SOURCE DATA below:
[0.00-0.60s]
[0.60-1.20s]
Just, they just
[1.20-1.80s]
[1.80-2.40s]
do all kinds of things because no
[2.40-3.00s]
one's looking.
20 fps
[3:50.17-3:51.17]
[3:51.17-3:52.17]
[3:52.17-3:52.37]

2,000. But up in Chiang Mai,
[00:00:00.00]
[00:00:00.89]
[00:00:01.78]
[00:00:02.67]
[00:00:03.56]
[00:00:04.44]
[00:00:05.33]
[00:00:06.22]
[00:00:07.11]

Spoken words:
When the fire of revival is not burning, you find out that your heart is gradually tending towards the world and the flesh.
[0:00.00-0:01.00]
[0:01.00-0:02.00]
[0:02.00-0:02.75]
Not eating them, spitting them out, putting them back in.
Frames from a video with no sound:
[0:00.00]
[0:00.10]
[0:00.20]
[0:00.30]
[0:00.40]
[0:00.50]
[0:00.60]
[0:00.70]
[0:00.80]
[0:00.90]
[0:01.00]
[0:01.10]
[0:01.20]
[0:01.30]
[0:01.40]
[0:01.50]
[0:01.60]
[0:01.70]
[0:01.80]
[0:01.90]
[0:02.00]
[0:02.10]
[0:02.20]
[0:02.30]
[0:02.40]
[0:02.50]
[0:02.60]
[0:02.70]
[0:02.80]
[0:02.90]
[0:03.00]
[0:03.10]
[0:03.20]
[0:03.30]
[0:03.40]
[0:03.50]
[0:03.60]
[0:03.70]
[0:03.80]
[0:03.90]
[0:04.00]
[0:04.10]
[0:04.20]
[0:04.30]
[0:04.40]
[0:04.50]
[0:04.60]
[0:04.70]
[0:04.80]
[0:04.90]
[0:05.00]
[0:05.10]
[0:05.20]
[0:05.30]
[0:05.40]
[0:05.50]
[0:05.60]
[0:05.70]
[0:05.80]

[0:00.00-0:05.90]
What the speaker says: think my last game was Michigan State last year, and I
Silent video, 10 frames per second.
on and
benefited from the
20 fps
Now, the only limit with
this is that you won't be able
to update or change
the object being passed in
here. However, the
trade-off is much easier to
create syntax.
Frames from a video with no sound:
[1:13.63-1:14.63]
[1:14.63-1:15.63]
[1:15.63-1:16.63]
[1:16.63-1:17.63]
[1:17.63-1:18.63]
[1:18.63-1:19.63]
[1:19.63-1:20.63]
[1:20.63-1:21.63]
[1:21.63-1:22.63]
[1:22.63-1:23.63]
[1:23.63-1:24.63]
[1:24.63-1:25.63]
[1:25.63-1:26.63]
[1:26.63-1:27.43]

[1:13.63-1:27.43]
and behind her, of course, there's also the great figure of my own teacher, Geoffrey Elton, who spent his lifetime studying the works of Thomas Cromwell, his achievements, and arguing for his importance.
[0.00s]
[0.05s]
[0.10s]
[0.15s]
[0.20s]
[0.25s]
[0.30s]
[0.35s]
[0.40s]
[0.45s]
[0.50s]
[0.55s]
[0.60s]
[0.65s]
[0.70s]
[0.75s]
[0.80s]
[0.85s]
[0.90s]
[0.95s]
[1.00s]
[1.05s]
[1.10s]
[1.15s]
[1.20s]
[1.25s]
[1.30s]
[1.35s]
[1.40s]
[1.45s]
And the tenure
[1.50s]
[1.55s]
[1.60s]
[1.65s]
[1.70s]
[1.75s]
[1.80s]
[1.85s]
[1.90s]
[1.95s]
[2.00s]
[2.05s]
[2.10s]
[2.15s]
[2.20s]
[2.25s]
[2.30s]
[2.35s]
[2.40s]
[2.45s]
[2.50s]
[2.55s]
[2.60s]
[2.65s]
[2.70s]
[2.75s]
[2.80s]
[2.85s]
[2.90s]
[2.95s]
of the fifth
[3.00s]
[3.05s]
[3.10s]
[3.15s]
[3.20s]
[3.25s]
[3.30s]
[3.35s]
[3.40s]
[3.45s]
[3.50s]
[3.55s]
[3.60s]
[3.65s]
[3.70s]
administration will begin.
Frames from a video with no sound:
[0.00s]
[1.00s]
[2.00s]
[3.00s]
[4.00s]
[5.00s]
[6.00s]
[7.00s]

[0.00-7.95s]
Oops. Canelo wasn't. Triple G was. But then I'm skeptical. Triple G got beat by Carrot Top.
End of SOURCE DATA.
Would you please restate all of the entries exactly?

WORKED SOLUTION:
[0.00-0.60s]
[0.60-1.20s]
Just, they just
[1.20-1.80s]
[1.80-2.40s]
do all kinds of things because no
[2.40-3.00s]
one's looking.
20 fps
[3:50.17-3:51.17]
[3:51.17-3:52.17]
[3:52.17-3:52.37]

2,000. But up in Chiang Mai,
[00:00:00.00]
[00:00:00.89]
[00:00:01.78]
[00:00:02.67]
[00:00:03.56]
[00:00:04.44]
[00:00:05.33]
[00:00:06.22]
[00:00:07.11]

Spoken words:
When the fire of revival is not burning, you find out that your heart is gradually tending towards the world and the flesh.
[0:00.00-0:01.00]
[0:01.00-0:02.00]
[0:02.00-0:02.75]
Not eating them, spitting them out, putting them back in.
Frames from a video with no sound:
[0:00.00]
[0:00.10]
[0:00.20]
[0:00.30]
[0:00.40]
[0:00.50]
[0:00.60]
[0:00.70]
[0:00.80]
[0:00.90]
[0:01.00]
[0:01.10]
[0:01.20]
[0:01.30]
[0:01.40]
[0:01.50]
[0:01.60]
[0:01.70]
[0:01.80]
[0:01.90]
[0:02.00]
[0:02.10]
[0:02.20]
[0:02.30]
[0:02.40]
[0:02.50]
[0:02.60]
[0:02.70]
[0:02.80]
[0:02.90]
[0:03.00]
[0:03.10]
[0:03.20]
[0:03.30]
[0:03.40]
[0:03.50]
[0:03.60]
[0:03.70]
[0:03.80]
[0:03.90]
[0:04.00]
[0:04.10]
[0:04.20]
[0:04.30]
[0:04.40]
[0:04.50]
[0:04.60]
[0:04.70]
[0:04.80]
[0:04.90]
[0:05.00]
[0:05.10]
[0:05.20]
[0:05.30]
[0:05.40]
[0:05.50]
[0:05.60]
[0:05.70]
[0:05.80]

[0:00.00-0:05.90]
What the speaker says: think my last game was Michigan State last year, and I
Silent video, 10 frames per second.
on and
benefited from the
20 fps
Now, the only limit with
this is that you won't be able
to update or change
the object being passed in
here. However, the
trade-off is much easier to
create syntax.
Frames from a video with no sound:
[1:13.63-1:14.63]
[1:14.63-1:15.63]
[1:15.63-1:16.63]
[1:16.63-1:17.63]
[1:17.63-1:18.63]
[1:18.63-1:19.63]
[1:19.63-1:20.63]
[1:20.63-1:21.63]
[1:21.63-1:22.63]
[1:22.63-1:23.63]
[1:23.63-1:24.63]
[1:24.63-1:25.63]
[1:25.63-1:26.63]
[1:26.63-1:27.43]

[1:13.63-1:27.43]
and behind her, of course, there's also the great figure of my own teacher, Geoffrey Elton, who spent his lifetime studying the works of Thomas Cromwell, his achievements, and arguing for his importance.
[0.00s]
[0.05s]
[0.10s]
[0.15s]
[0.20s]
[0.25s]
[0.30s]
[0.35s]
[0.40s]
[0.45s]
[0.50s]
[0.55s]
[0.60s]
[0.65s]
[0.70s]
[0.75s]
[0.80s]
[0.85s]
[0.90s]
[0.95s]
[1.00s]
[1.05s]
[1.10s]
[1.15s]
[1.20s]
[1.25s]
[1.30s]
[1.35s]
[1.40s]
[1.45s]
And the tenure
[1.50s]
[1.55s]
[1.60s]
[1.65s]
[1.70s]
[1.75s]
[1.80s]
[1.85s]
[1.90s]
[1.95s]
[2.00s]
[2.05s]
[2.10s]
[2.15s]
[2.20s]
[2.25s]
[2.30s]
[2.35s]
[2.40s]
[2.45s]
[2.50s]
[2.55s]
[2.60s]
[2.65s]
[2.70s]
[2.75s]
[2.80s]
[2.85s]
[2.90s]
[2.95s]
of the fifth
[3.00s]
[3.05s]
[3.10s]
[3.15s]
[3.20s]
[3.25s]
[3.30s]
[3.35s]
[3.40s]
[3.45s]
[3.50s]
[3.55s]
[3.60s]
[3.65s]
[3.70s]
administration will begin.
Frames from a video with no sound:
[0.00s]
[1.00s]
[2.00s]
[3.00s]
[4.00s]
[5.00s]
[6.00s]
[7.00s]

[0.00-7.95s]
Oops. Canelo wasn't. Triple G was. But then I'm skeptical. Triple G got beat by Carrot Top.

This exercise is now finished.